音楽の演奏を勉強している人は、自分が演奏する楽器の音響や構造のことをよく理解しているものです。いい楽器を選ぶということといい演奏をすることが密接に結びついているからです。ところが「ピアニストと声楽家においては、自分の楽器の音響について理解している人が非常に少ない」というのが筆者の感想です。

 

たとえば、何年か前、NHK教育テレビの「ピアノのおけいこ」の先生(日本人としては超一流に位置づけられるピアニスト)が「手首を硬くすると硬い音色、柔らかくすると柔らかい音色になる」と言って、実際に硬い音色と柔らかい音色を弾きわけていました。

 

しかし、硬い音色のときはスタッカートで弾き、柔らかい音色のときはレガートで弾いていました。
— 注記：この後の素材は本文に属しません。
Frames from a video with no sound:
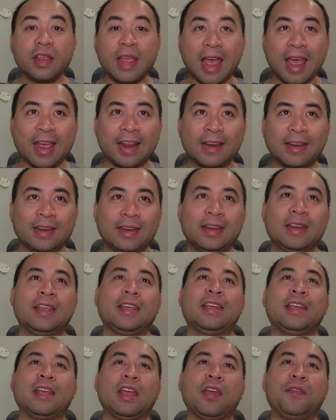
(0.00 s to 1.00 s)
yet,
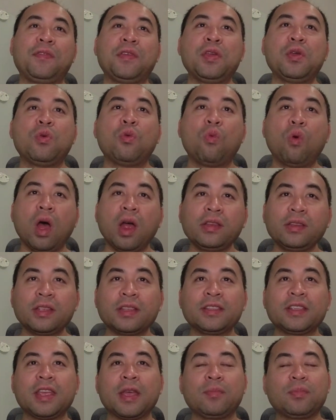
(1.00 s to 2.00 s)
if you want
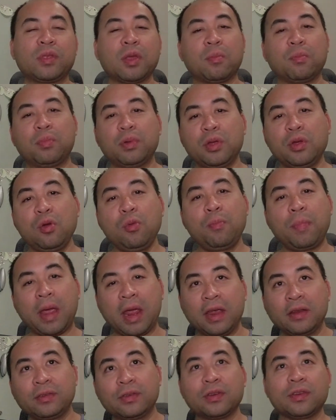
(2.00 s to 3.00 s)
to skip the blue
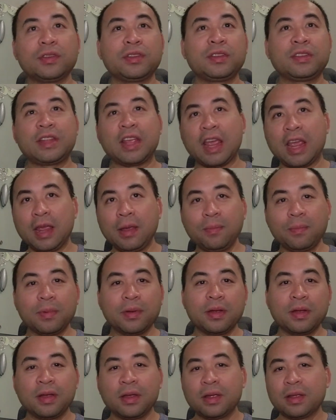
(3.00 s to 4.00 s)
painter's tape
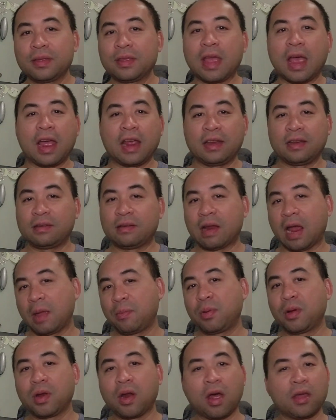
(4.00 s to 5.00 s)
that
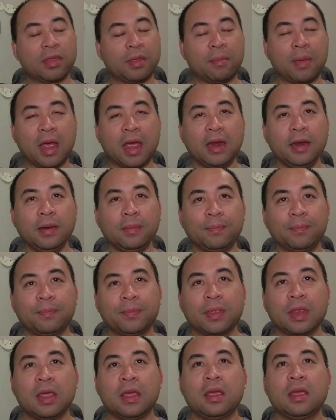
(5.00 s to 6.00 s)
I put on the bed,
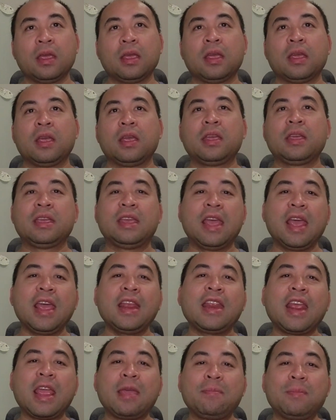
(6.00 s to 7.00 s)

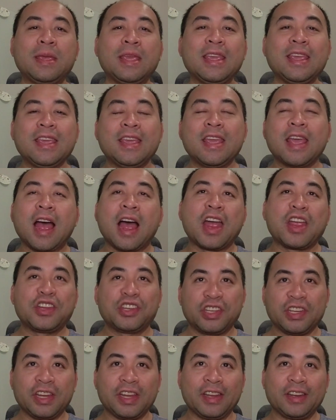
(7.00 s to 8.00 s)
get a PEI
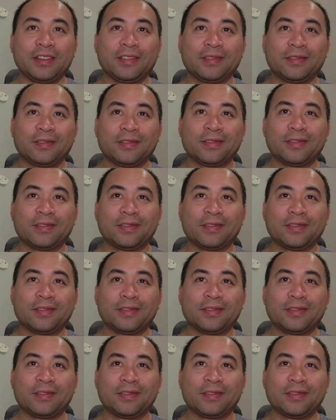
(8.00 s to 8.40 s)
sheet.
筆者は「スタッカートにしたから硬い音色に聞こえ、レガートにしたから柔らかく聞こえたのだ」と思いました。(だからこの場合「スタッカートにするには手首を硬くし、レガートで演奏する時は手首を柔らかくすると演奏しやすくなる」と説明するのが適当な表現ではないかと思います。)

 

またその時、「手首を硬くしたからピアノの音の倍音構成が変化して硬い音色になったなんて、なんで考えるのだろうか」「ピアノ演奏法において一目おかれる一流の演奏家にしてこうなのか」、と思ったものでした。(そのピアニストの音響に対する理解が、その後深まったかもしれませんが)

 

さらに、声楽においては言うを待たず、「頭声」「胸声」「鼻腔共鳴(あとで述べますが歌声には鼻腔共鳴はありません)」「のど声」「腹から声を出す」「響きを集める」などという、客観的に何を指すか、わけの解らない言葉で発声法を表現しています。

 

というわけで、ここでは「歌うたい」に、少しでも「正しい歌声の音響」を理解してもらえることを目的としています。